▶ Exercise prompt
Return every line of the records below verbatim, with no pictures in the copy.

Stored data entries
----------

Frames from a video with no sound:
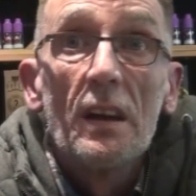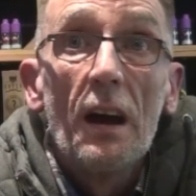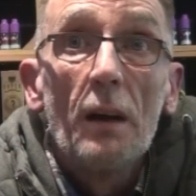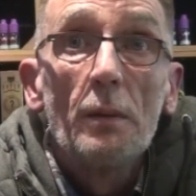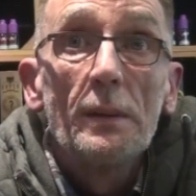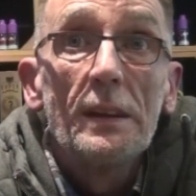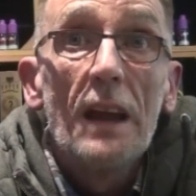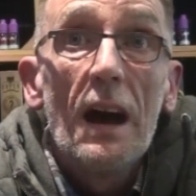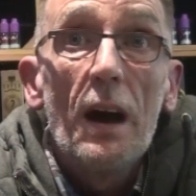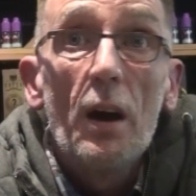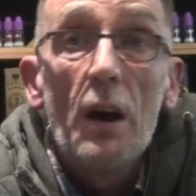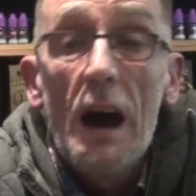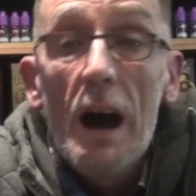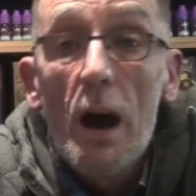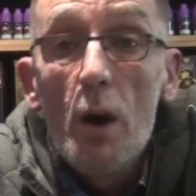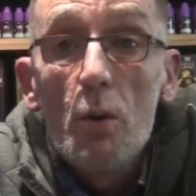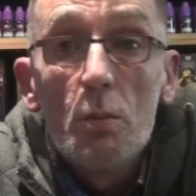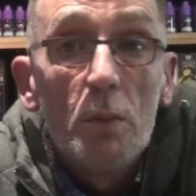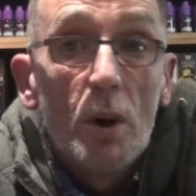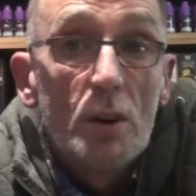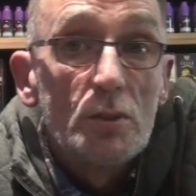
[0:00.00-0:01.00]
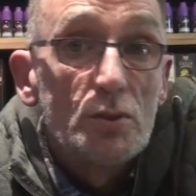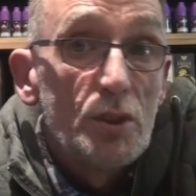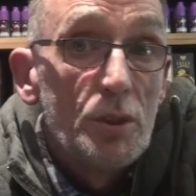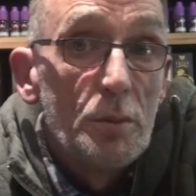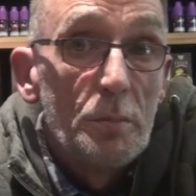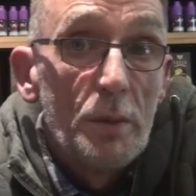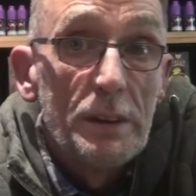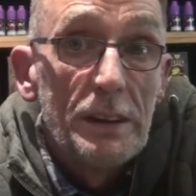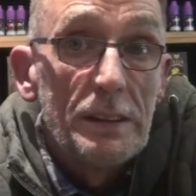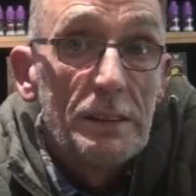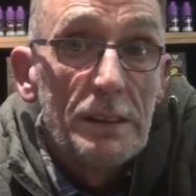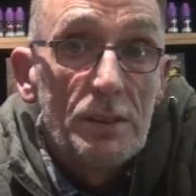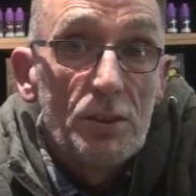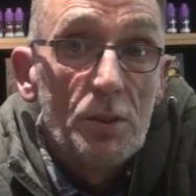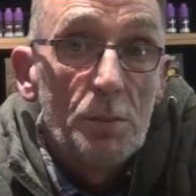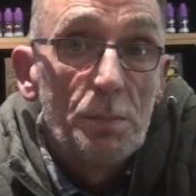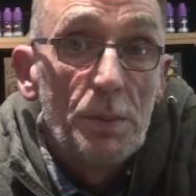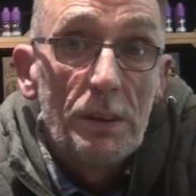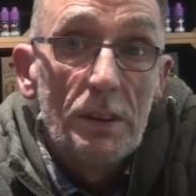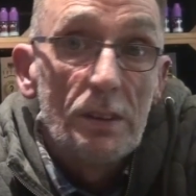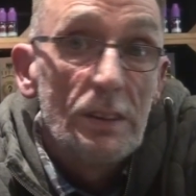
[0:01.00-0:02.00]
I mean, how much of the money
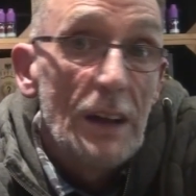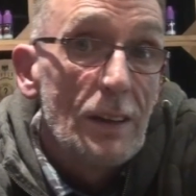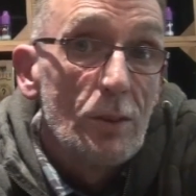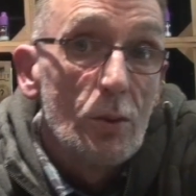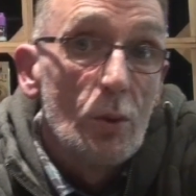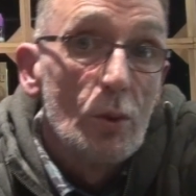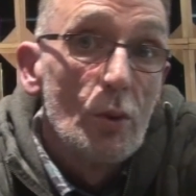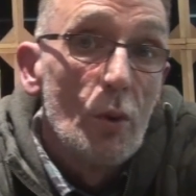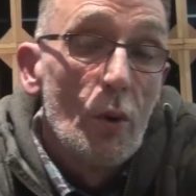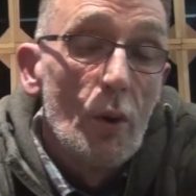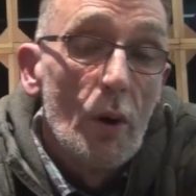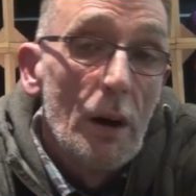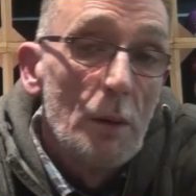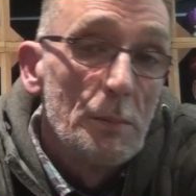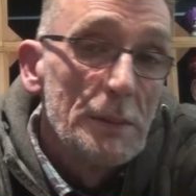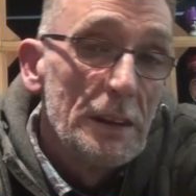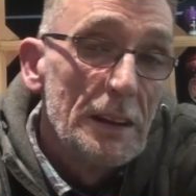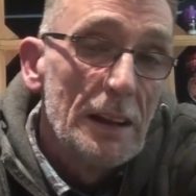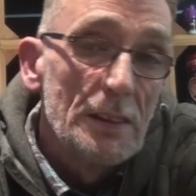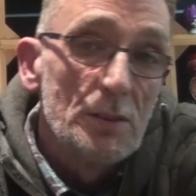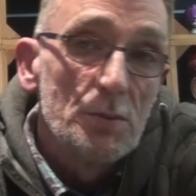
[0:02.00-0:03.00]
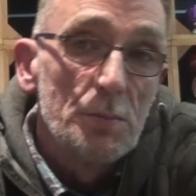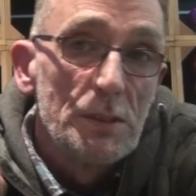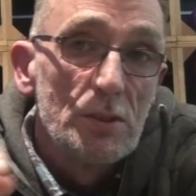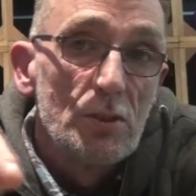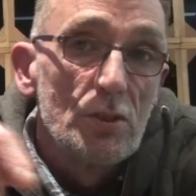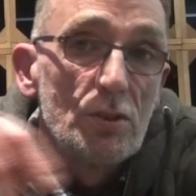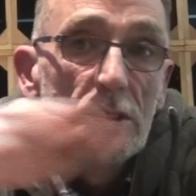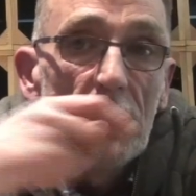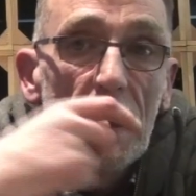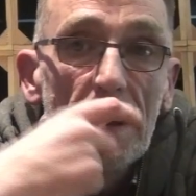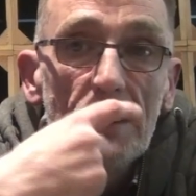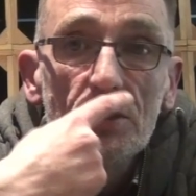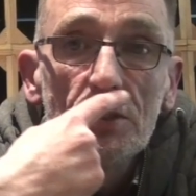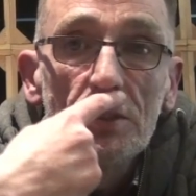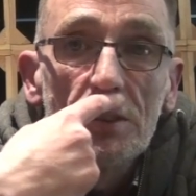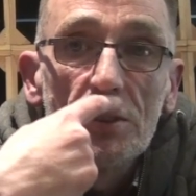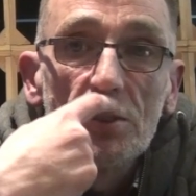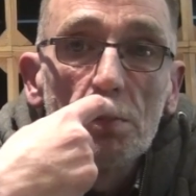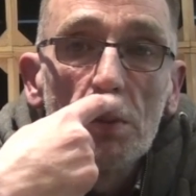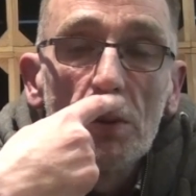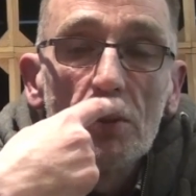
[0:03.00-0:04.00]
disappeared, I don't know. I mean, that's me just
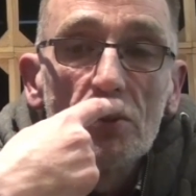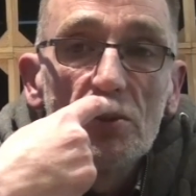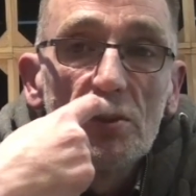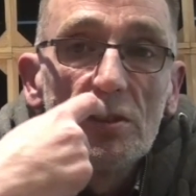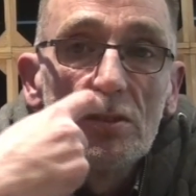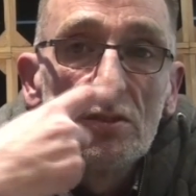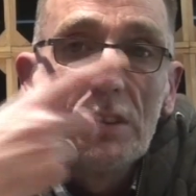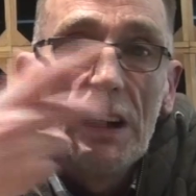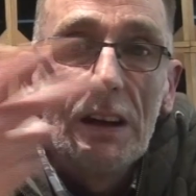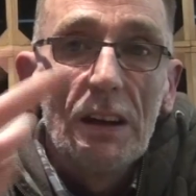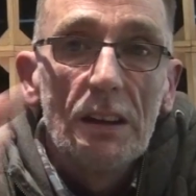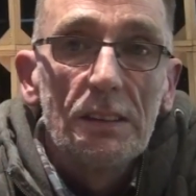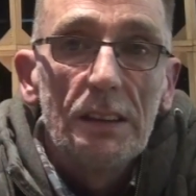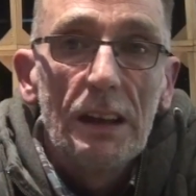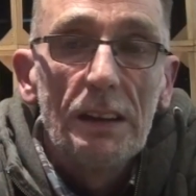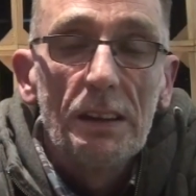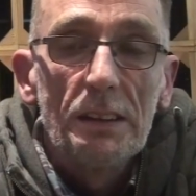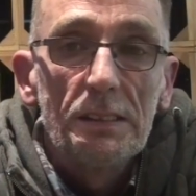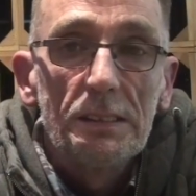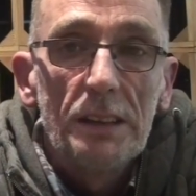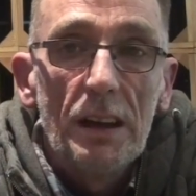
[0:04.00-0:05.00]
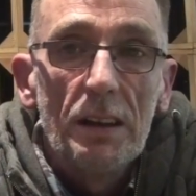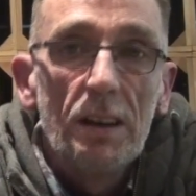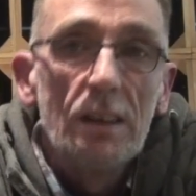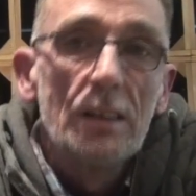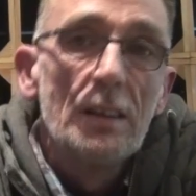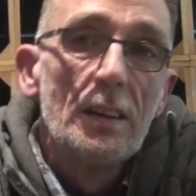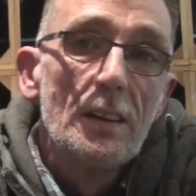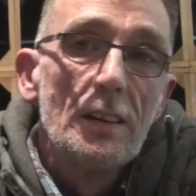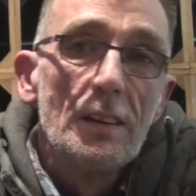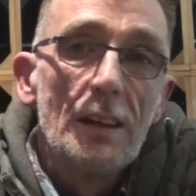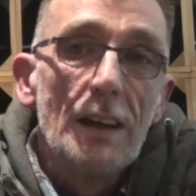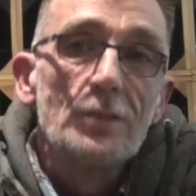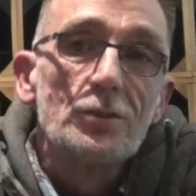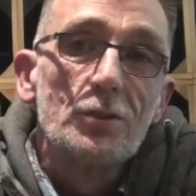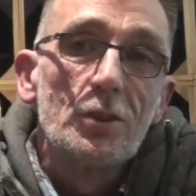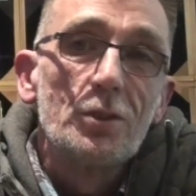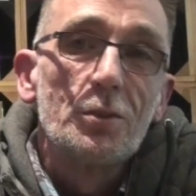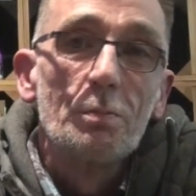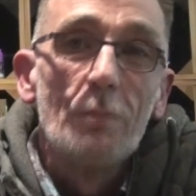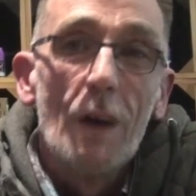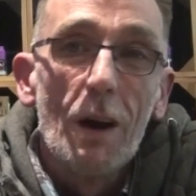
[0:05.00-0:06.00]
casting aspersions. That's
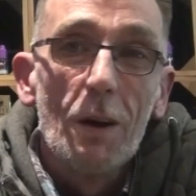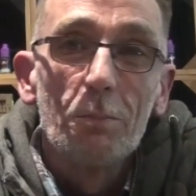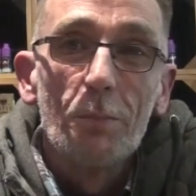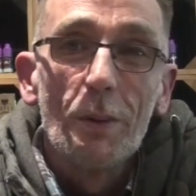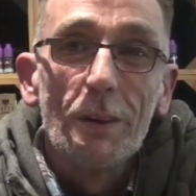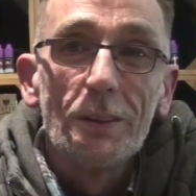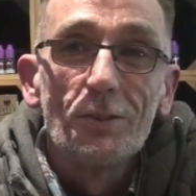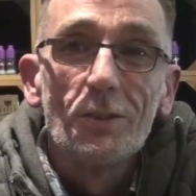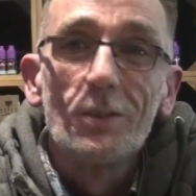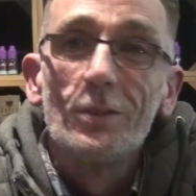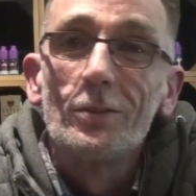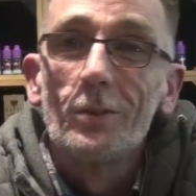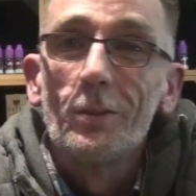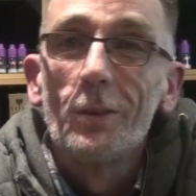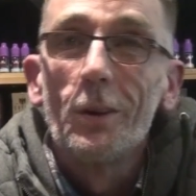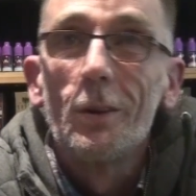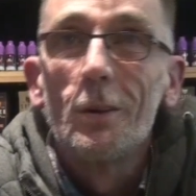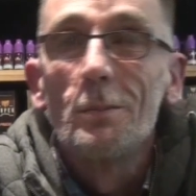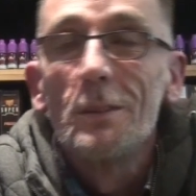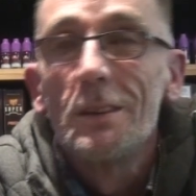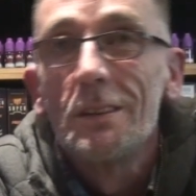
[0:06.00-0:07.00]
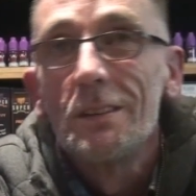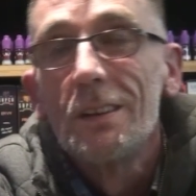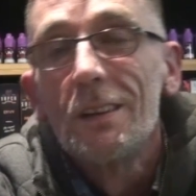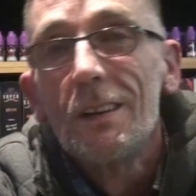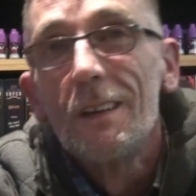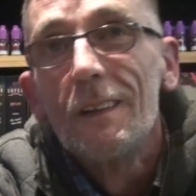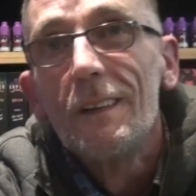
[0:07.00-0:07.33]
just my opinion, do you know what I mean?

----------

▶ Result
Frames from a video with no sound:
[0:00.00-0:01.00]
[0:01.00-0:02.00]
I mean, how much of the money
[0:02.00-0:03.00]
[0:03.00-0:04.00]
disappeared, I don't know. I mean, that's me just
[0:04.00-0:05.00]
[0:05.00-0:06.00]
casting aspersions. That's
[0:06.00-0:07.00]
[0:07.00-0:07.33]
just my opinion, do you know what I mean?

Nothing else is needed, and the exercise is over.